Assignment: Skip the pictures, please, and write out exactly every line from the one containing "[00:00:09.00 to 00:00:10.00]" through the end of the listing below.

Excerpted records:

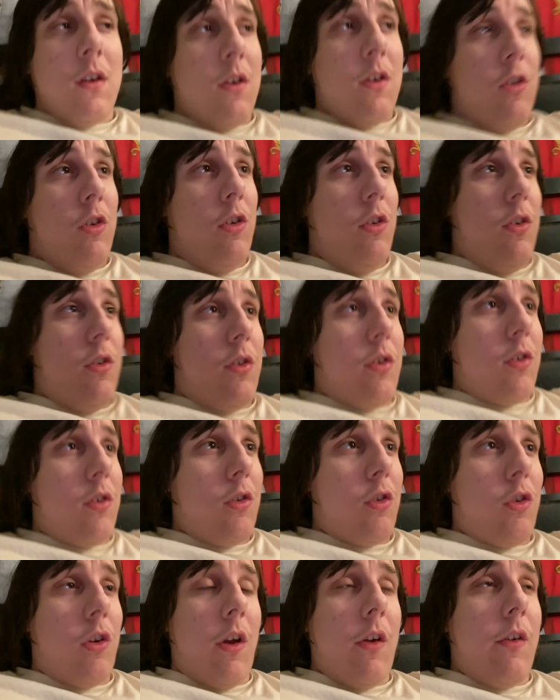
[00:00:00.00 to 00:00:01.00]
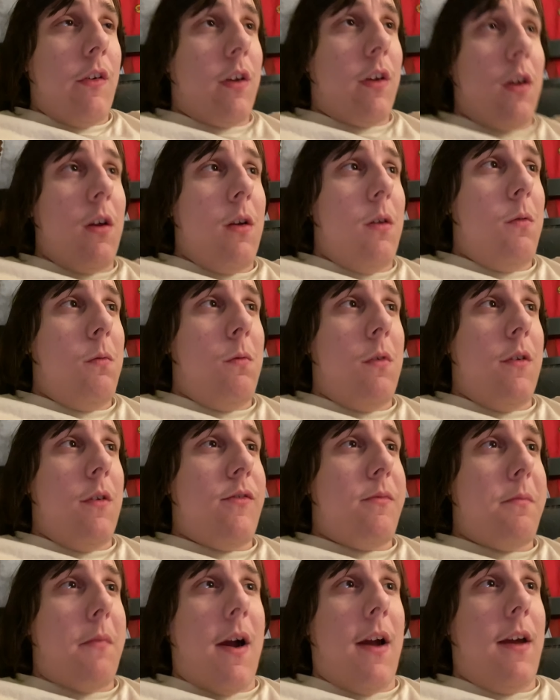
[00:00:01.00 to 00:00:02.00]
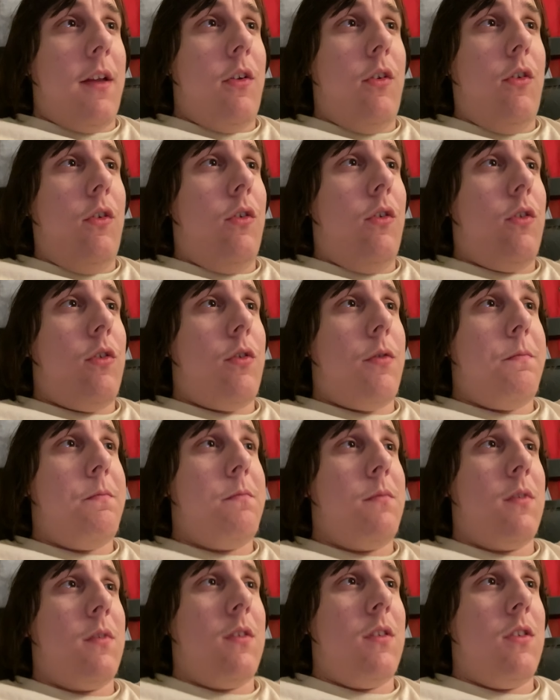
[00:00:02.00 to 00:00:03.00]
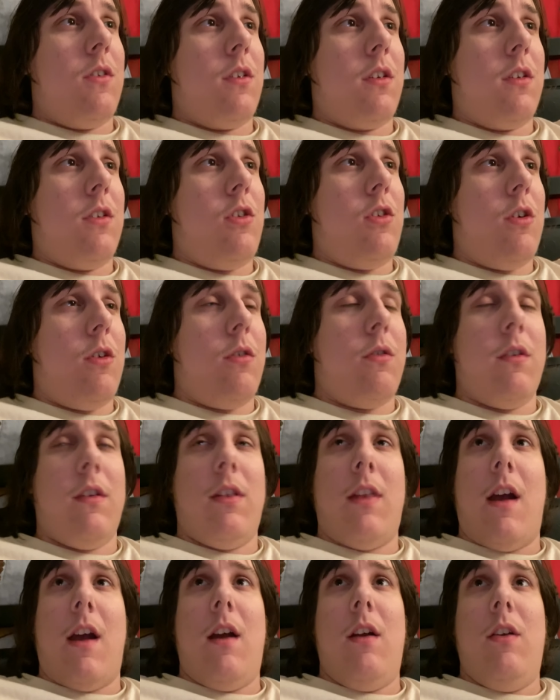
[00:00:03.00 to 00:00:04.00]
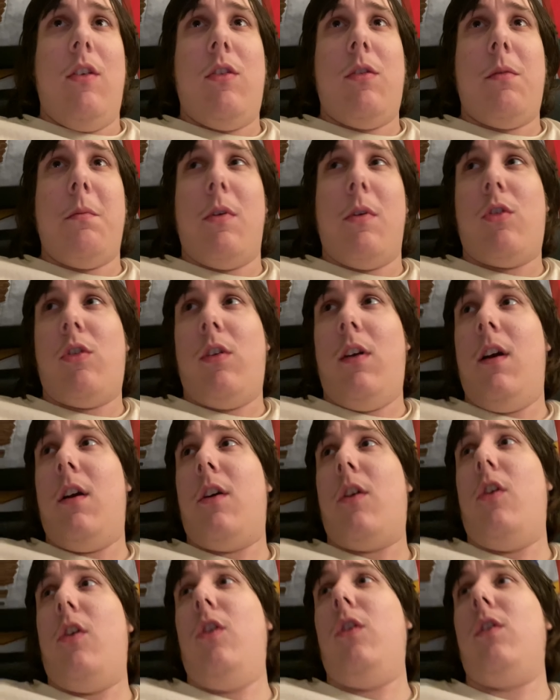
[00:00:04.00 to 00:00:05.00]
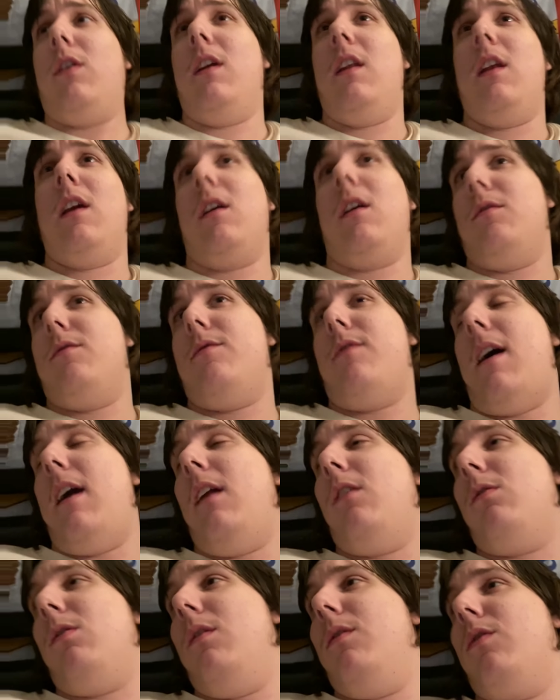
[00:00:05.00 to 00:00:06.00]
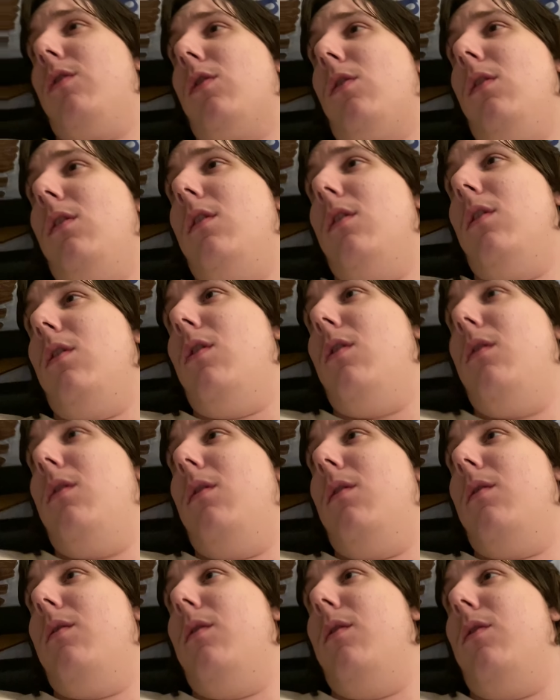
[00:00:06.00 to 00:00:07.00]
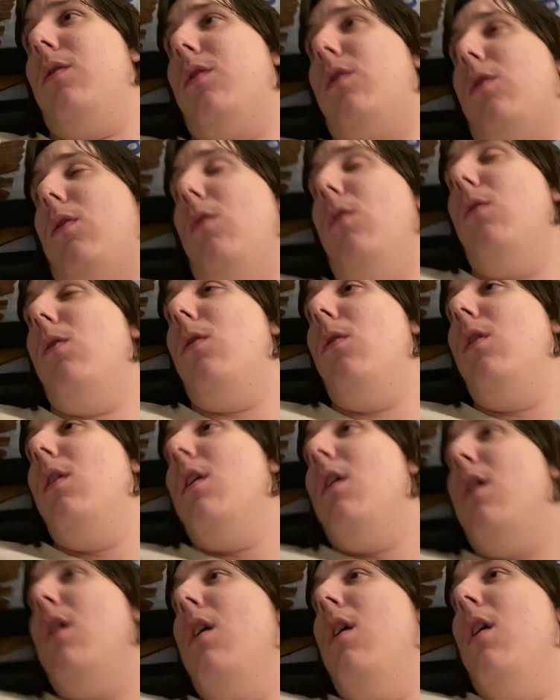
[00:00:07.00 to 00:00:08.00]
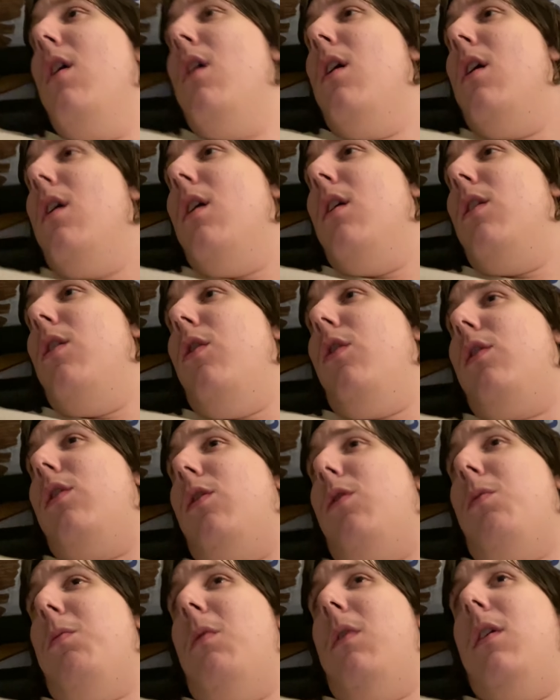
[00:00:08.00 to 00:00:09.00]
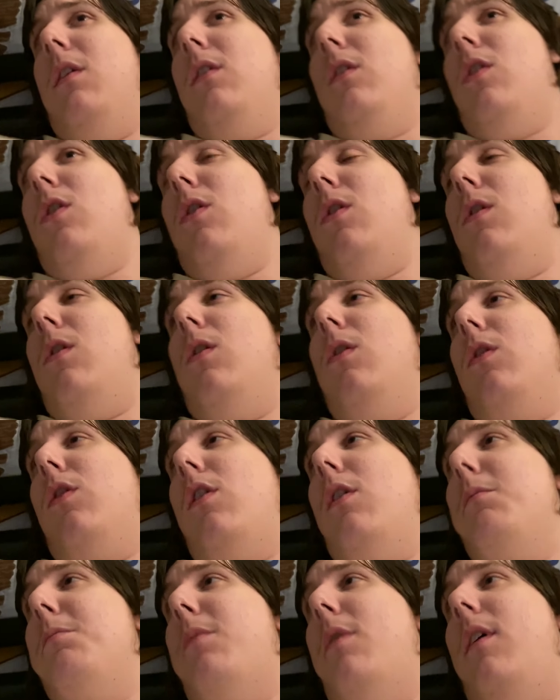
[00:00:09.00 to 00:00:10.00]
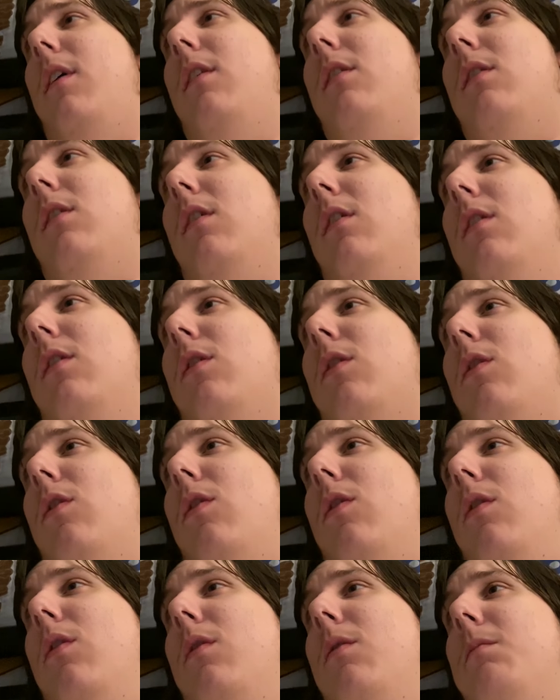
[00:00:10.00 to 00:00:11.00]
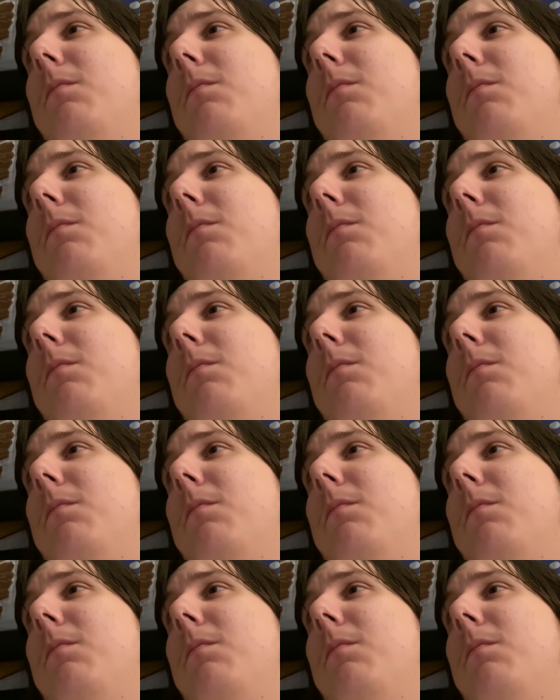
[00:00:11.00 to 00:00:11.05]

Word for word: She's sharing it with minors, children that is much younger, getting in fights with, with school. There's this one girl, who said braces, and her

Completed exercise:
[00:00:09.00 to 00:00:10.00]
[00:00:10.00 to 00:00:11.00]
[00:00:11.00 to 00:00:11.05]

Word for word: She's sharing it with minors, children that is much younger, getting in fights with, with school. There's this one girl, who said braces, and her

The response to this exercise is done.